Em 2014, a Unifesp criou o Grupo de Trabalho Perus, responsável pela limpeza dos remanescentes humanos, análise antropológica e coleta de amostras ósseas para exames genéticos. Em abril de 2019, durante o governo Bolsonaro, o grupo foi extinto.
No ano passado foi assinado um novo acordo de cooperação técnica do Ministério dos Direitos Humanos com a Unifesp e a Secretaria Municipal de Direitos Humanos para a retomada do grupo, com financiamento do PNUD (Programa das Nações Unidas para o Desenvolvimento).
Até hoje, 35 anos após a abertura da vala, apenas cinco desaparecidos políticos foram identificados —Dênis Casemiro (1991), Frederico Eduardo Mayr (1992), Flávio Carvalho Molina (2005), Dimas Antônio Casemiro (2018) e Aluísio Palhano Pedreira Ferreira (2018).
“Eu passei esse tempo todo dividindo o meu tempo entre o trabalho, a busca pelo Flávio e a família. É muito difícil e gera angústia. Eu esperava que terminasse, mas não vai terminar nunca”, disse Gilberto Molina, irmão de Flávio Molina, durante a cerimônia de pedido de desculpa.
Flávio integrou a ALN (Ação Libertadora Nacional) e o Molipo (Movimento de Libertação Popular). Ele morreu após ser preso em São Paulo, sob tortura.
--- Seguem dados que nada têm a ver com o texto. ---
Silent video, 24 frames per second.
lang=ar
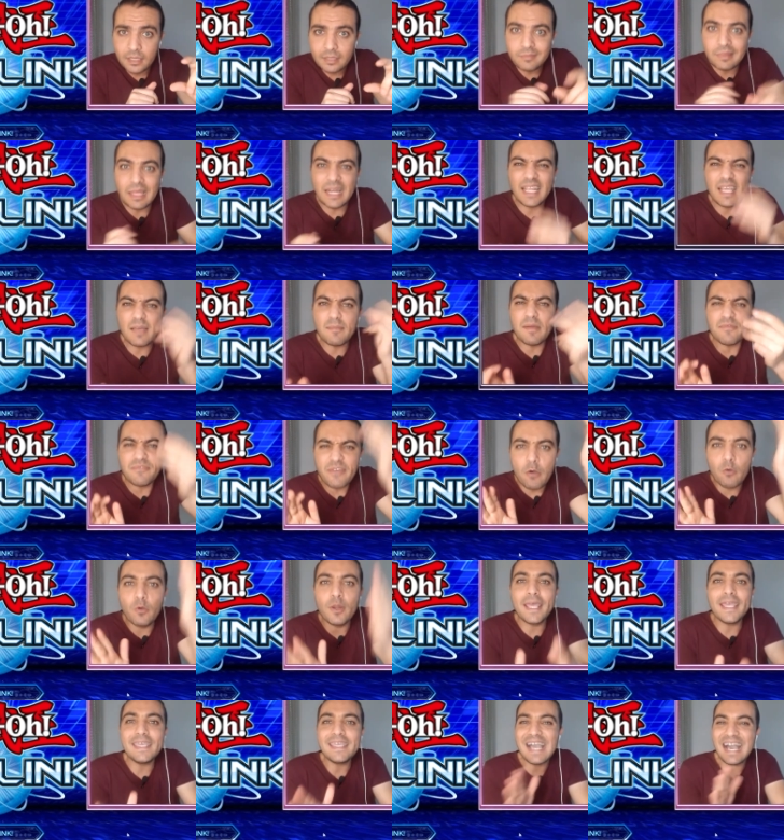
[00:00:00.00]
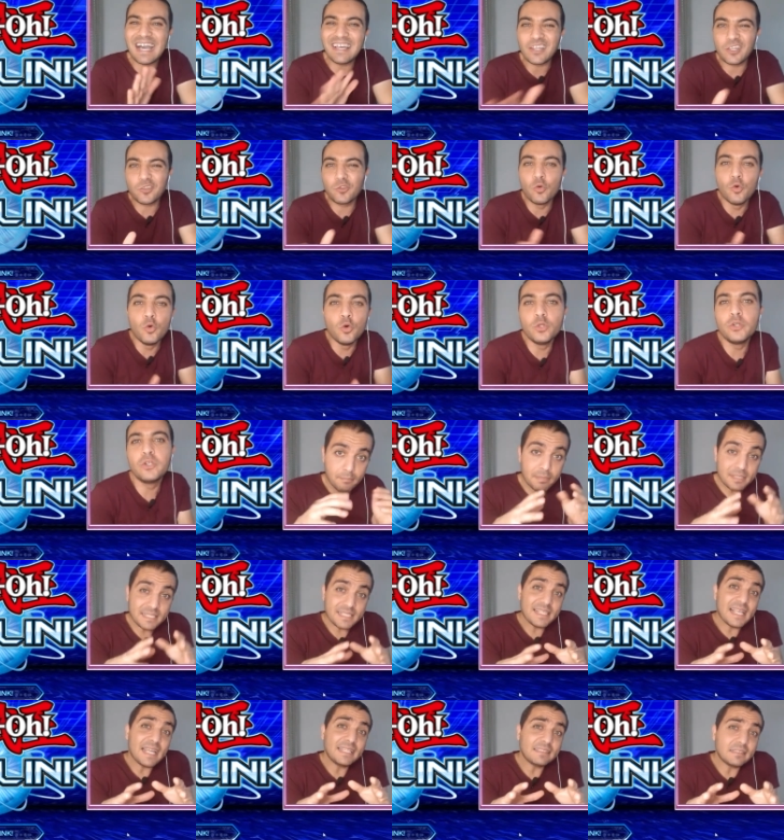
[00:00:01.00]
ترجمه فوريه على طول
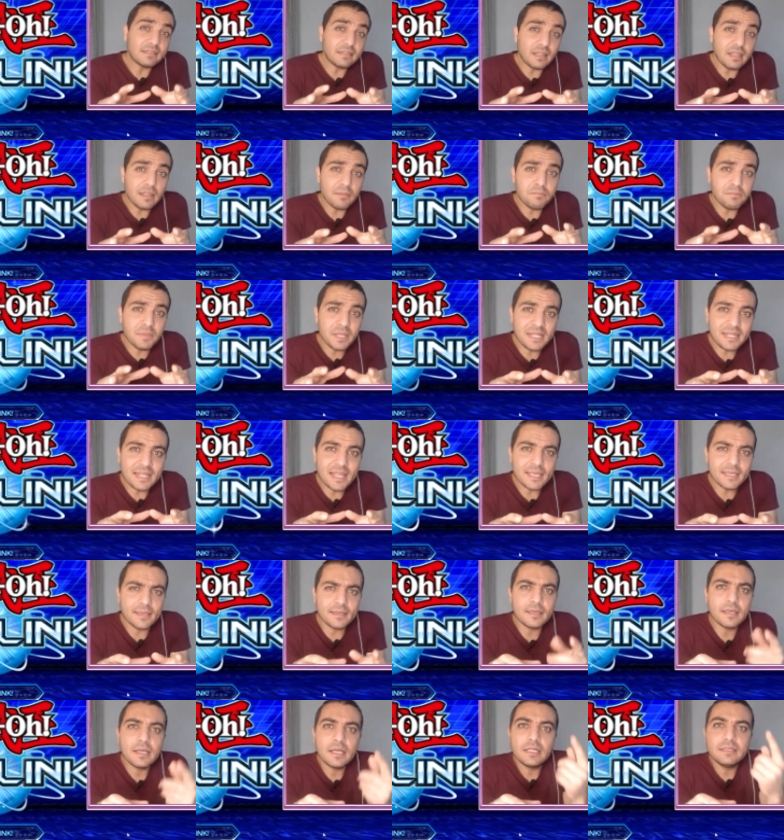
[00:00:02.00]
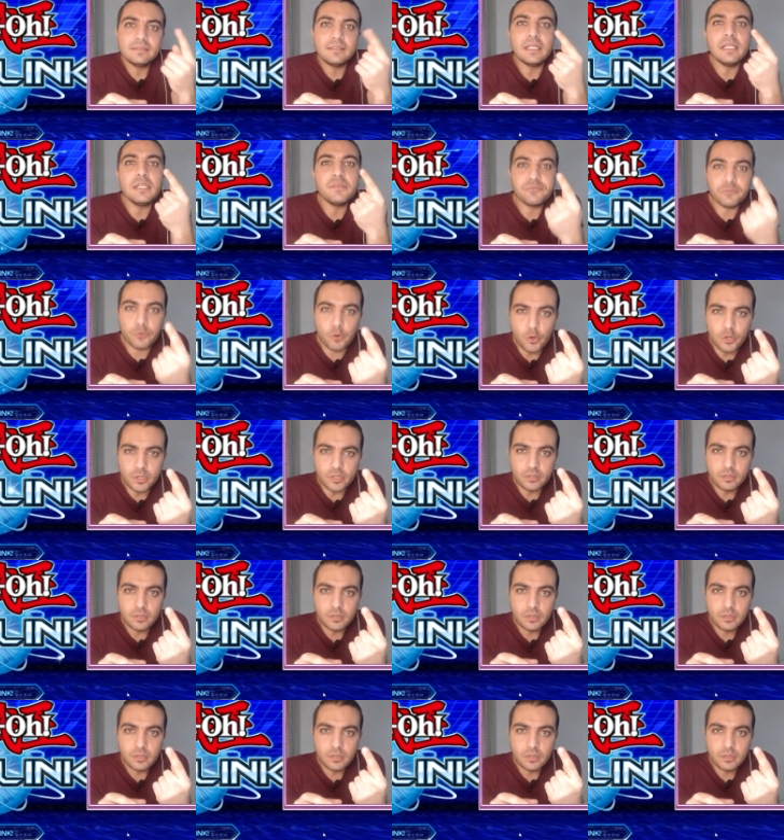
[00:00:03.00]
بس ده هيتطلب منك تليفون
Após a identificação, os restos mortais foram trasladados para o Cemitério São João Batista, no Rio de Janeiro, onde nasceu.
Operário em São Bernardo do Campo, Dênis Casemiro atuou na VPR (Vanguarda Popular Revolucionária) e foi preso em ação comandada pelo delegado Sérgio Fleury. Em depoimentos, presos políticos afirmaram que ele morreu sob tortura, em 1971. Os restos mortais foram levados para Votuporanga, em agosto de 1991.
Também militante da ALN, Frederico Eduardo Mayr foi morto em São Paulo, após ser preso e enterrado clandestinamente no cemitério de Perus. Depois da identificação, a ossada foi levada para o jazigo da família no cemitério dos Ingleses, no Rio.
Acusado por órgãos de segurança da ditadura de ter comandado o assassinato do industrial Henning Albert Boilesen, Dimas Antônio Casemiro teria morrido em 1971, sob tortura. Ele era irmão de Dênis e teve os restos mortais sepultados em Votuporanga, em 2018, 47 anos após a morte.
Sindicalista e militante da VPR, Aluísio Palhano Pedreira Ferreira também morreu em 1971, após sessões de tortura. A ossada dele foi entregue à família.